N WONG,1 S ROBERTS,1 P LEWIS,1 E PAUL,2 M KITSON,1 D ISER,1 W KEMP1 1Alfred Hospital, Department of Gastroenterology, Commercial Rd, Melbourne, Australia, 2Monash University, Department of Epidemiology and Preventive Medicine, Melbourne, Australia
Background: Detecting GPCR Compound Library fibrosis progression is important in the management of chronic hepatitis C (CHC). However factors influencing the evolution of liver fibrosis in CHC using transient elastography (TE) are unclear. BMI, alcohol use and HIV co-infection are cofactors in progression of CHC although the impact on liver stiffness (LSM) progression in CHC has not been demonstrated. Aim: To determine the impact of BMI, alcohol use and HIV co-infection on fibrosis progression using TE. Methods: Patients with CHC and at least two TE assessments 12 months or more apart were identified from a prospectively maintained database. Baseline demographic, anthropometric and TE data were extracted. Data were cross-matched with information prospectively collected via patient reported questionnaire at the time of TE examination. Change in LSM (ΔLSM) was
adjusted for follow up time, and CHC treatment response.
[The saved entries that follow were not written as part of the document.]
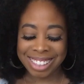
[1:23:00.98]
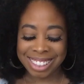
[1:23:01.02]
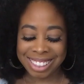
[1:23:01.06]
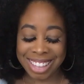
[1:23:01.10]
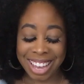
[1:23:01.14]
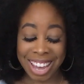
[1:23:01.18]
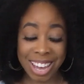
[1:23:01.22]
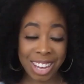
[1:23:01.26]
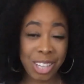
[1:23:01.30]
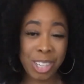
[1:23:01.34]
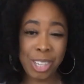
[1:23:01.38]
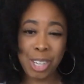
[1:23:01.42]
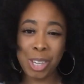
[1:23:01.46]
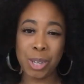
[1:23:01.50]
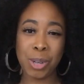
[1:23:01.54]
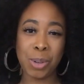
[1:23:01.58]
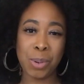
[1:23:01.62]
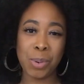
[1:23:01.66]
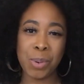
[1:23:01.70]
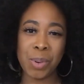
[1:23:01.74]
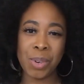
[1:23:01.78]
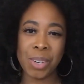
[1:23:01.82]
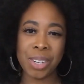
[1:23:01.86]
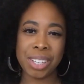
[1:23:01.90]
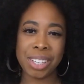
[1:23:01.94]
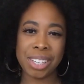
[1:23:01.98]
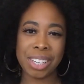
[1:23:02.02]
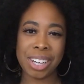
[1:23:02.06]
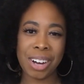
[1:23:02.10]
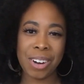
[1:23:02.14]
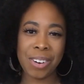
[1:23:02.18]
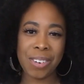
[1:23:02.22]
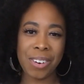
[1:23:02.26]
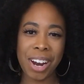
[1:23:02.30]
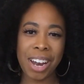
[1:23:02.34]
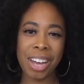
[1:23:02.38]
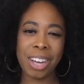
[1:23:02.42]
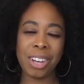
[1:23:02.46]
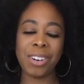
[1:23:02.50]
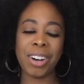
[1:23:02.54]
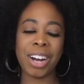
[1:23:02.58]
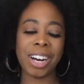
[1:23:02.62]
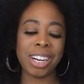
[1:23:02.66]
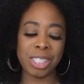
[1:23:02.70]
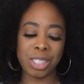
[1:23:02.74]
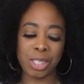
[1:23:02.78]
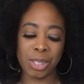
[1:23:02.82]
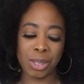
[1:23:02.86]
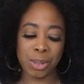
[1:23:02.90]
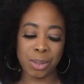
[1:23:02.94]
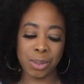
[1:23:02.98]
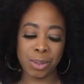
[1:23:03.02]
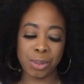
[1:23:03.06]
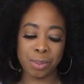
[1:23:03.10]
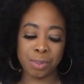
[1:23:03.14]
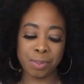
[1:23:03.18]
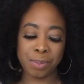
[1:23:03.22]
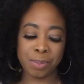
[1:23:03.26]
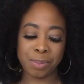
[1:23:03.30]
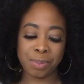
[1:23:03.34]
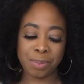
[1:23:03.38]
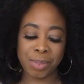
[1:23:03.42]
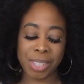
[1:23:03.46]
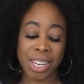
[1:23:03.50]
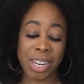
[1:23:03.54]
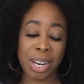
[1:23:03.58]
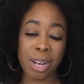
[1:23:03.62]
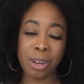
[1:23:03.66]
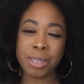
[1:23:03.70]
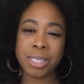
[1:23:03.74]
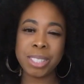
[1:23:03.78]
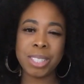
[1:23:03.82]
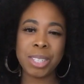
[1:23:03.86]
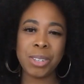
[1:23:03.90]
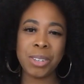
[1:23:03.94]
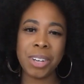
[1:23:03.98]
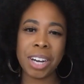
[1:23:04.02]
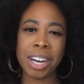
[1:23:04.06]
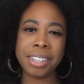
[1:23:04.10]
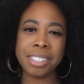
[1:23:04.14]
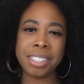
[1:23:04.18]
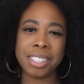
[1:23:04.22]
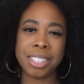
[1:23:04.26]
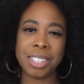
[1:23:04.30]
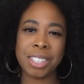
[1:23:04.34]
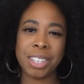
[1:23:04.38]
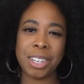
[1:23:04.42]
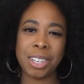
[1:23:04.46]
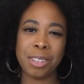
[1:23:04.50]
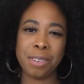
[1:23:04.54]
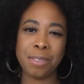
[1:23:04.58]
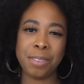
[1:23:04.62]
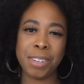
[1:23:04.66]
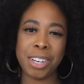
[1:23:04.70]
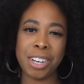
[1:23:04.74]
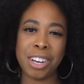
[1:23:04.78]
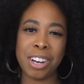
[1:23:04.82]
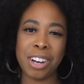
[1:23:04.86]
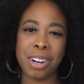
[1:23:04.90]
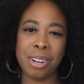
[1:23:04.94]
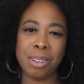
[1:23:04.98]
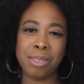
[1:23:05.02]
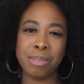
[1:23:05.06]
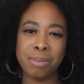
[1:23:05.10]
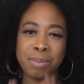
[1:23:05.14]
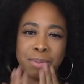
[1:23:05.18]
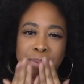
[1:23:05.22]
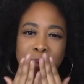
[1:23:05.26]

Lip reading: Thank you. All right, gratitude. And I'll see you guys in another video.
Results: From March 2010 to December 2013, 508 patients (62% Male, age 50.8 ± 10 yrs) with CHC and at least two TE examinations were identified. TE was performed on average 21 ± 9 months (range 12–41 months) apart. Overall there was no difference in LSM between the first (LSM1; median 7.1 ± 8.5 kPa) and second (LSM2; median 7.0 ± 9.2 kPa) assessments (mean ± SD ΔLSM = 0.25 ± 0.25). Neither BMI or alcohol LBH589 clinical trial use were associated with change in LSM. HIV co-infection (n = 62) was associated with a significant increase in LSM (ΔLSM = +1.84 kPa, p = 0.018). 47% of patients who underwent CHC treatment between LSM1 and LSM2 achieved an SVR (18/37). SVR was associated with a non-significant reduction in LSM (ΔLSM = −3.9 vs −1.0 kPa, p = 0.2) Conclusion: This
data supports the reproducibility of LSM but neither BMI nor alcohol intake were associated with change in LSM over a 21 month follow up. HIV co-infection was associated with significant LSM increase in this study with relatively short follow up. This supports the increased rates fibrosis progression in the HIV cohort. LT GAN,1 B SHADBOLT,2 V WONG,3 MCE公司 L ADAMS,4 T DWYER,1 H CHAN,3 N TEOH,1 S CHITTURI,1 G FARRELL1 1Liver Research Group, and 2Biostatistician, ANU Medical School and The Canberra Hospital, ACT, 3Department of Medicine and Therapeutics, Chinese University of Hong Kong, Shatton, Hong Kong, 4Gastroenterology and Hepatology Unit, Charles Gairdner Hospital, Perth, WA Introduction: Non-alcoholic fatty liver disease (NAFLD) affects 27% of the Hong Kong population1 with similar or higher prevalence in Australia. While ∼75% of patients do not have significant liver disease, identifying those with non-alcoholic steatohepatitis (NASH) and/or significant liver fibrosis is challenging.